Please output only the lines that begin at the line with "[10:17.57-10:17.87]" and run through the end of the entries below, exactly as written. Drop all pictures.
= = = = =
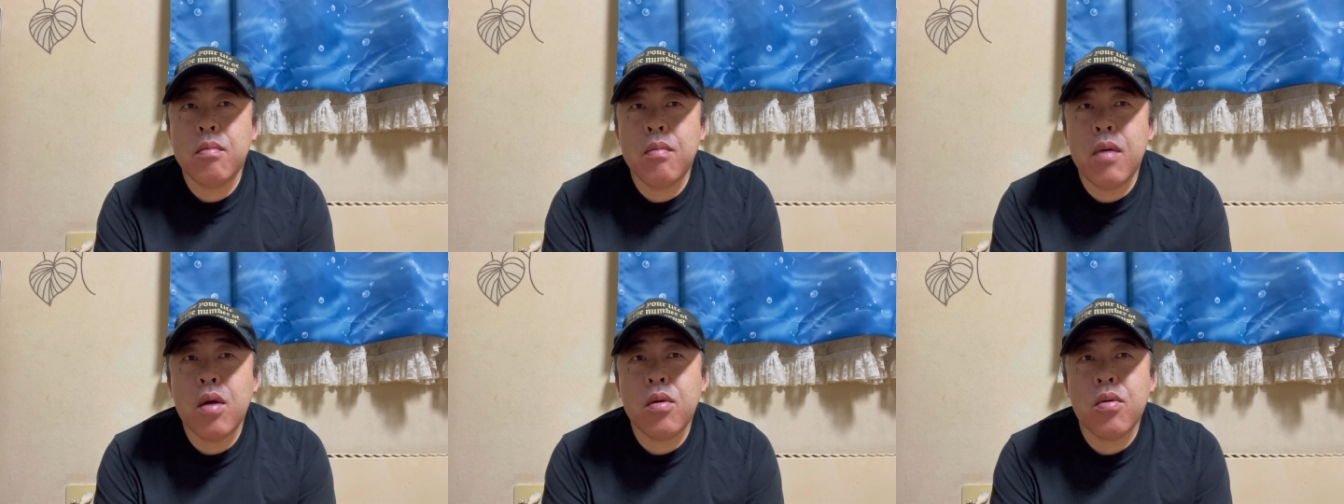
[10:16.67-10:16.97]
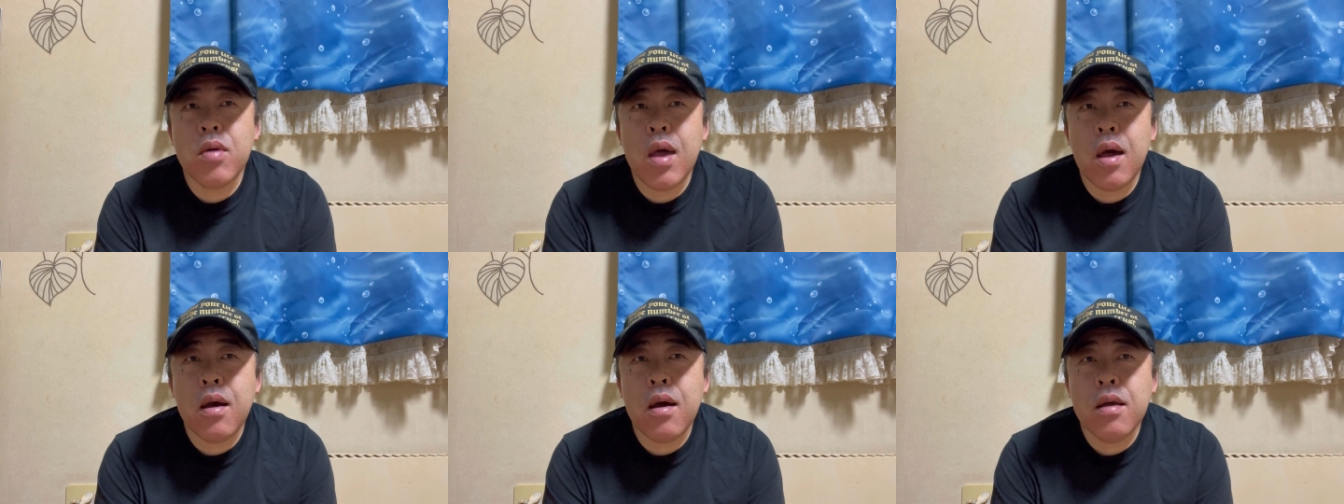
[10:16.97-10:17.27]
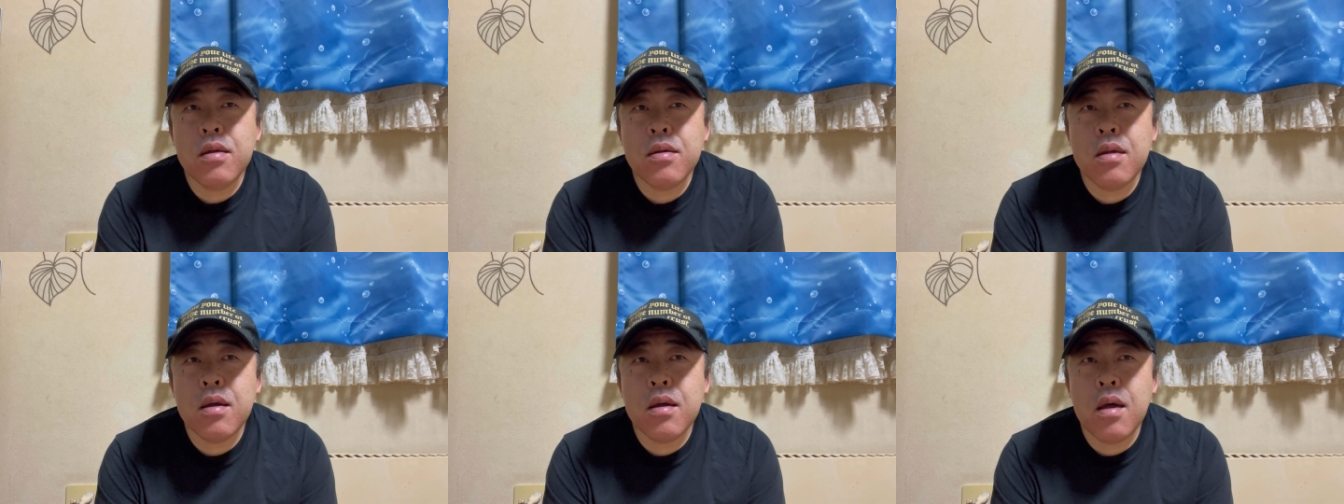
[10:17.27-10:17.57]
まろや
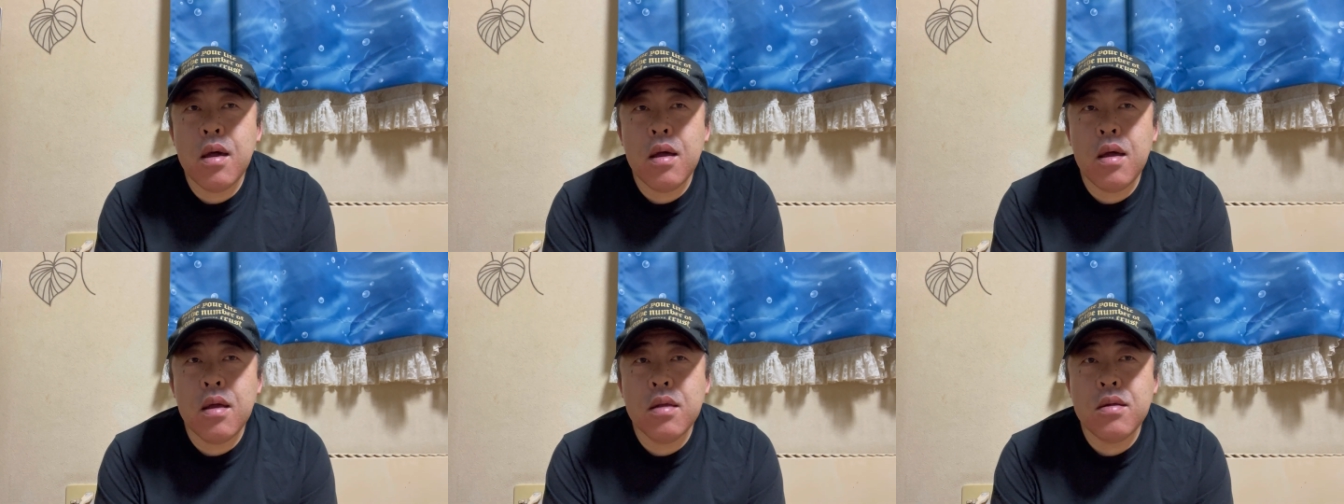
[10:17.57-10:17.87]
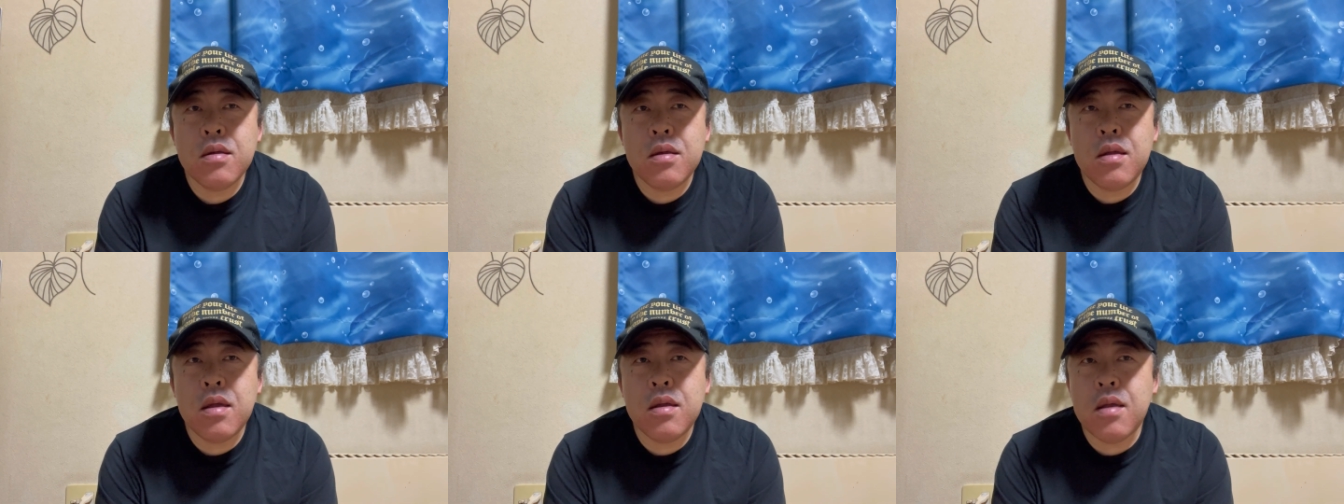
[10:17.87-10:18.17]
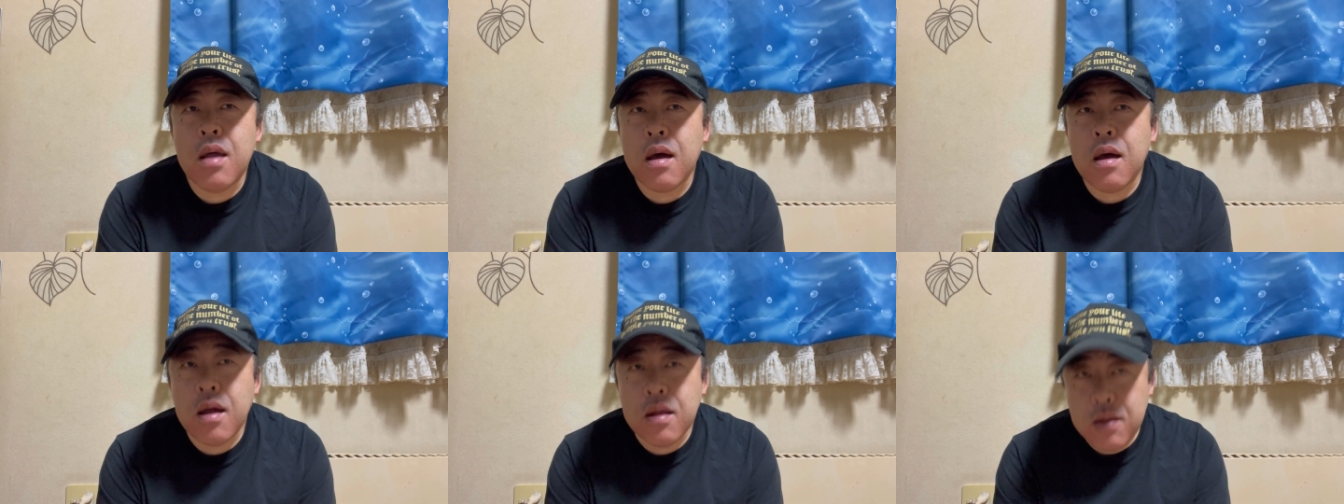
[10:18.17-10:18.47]
かさが出
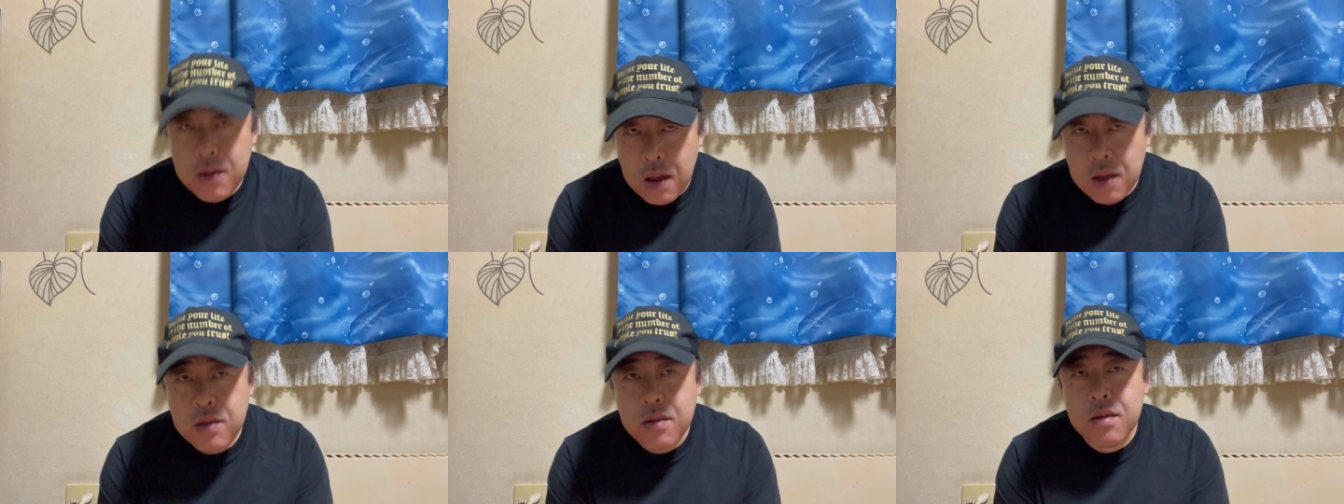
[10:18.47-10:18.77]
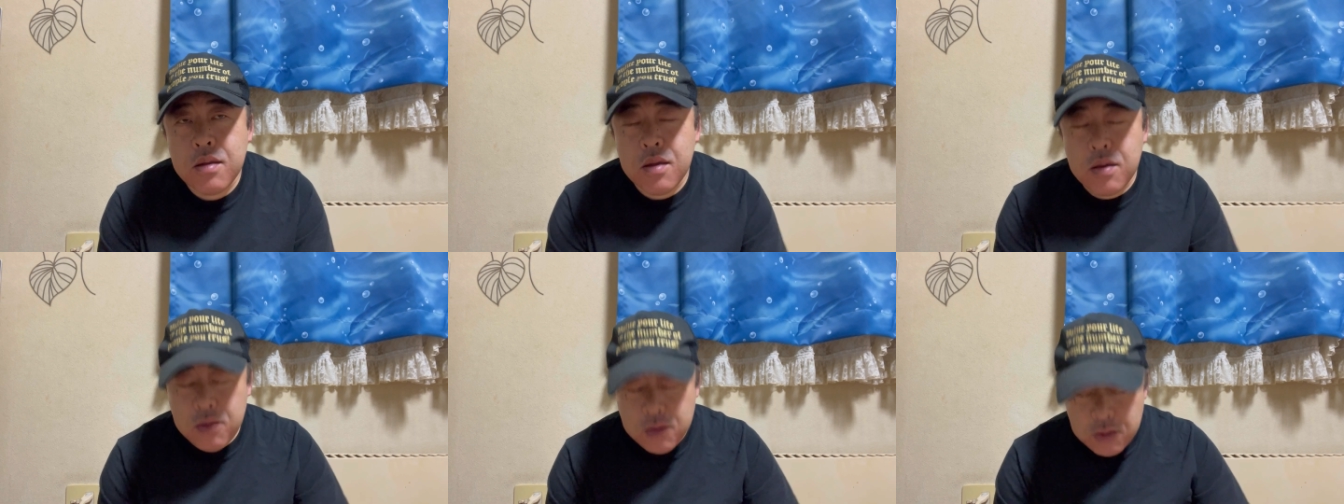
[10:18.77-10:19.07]
たかなってい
= = = = =
Answer:
[10:17.57-10:17.87]
[10:17.87-10:18.17]
[10:18.17-10:18.47]
かさが出
[10:18.47-10:18.77]
[10:18.77-10:19.07]
たかなってい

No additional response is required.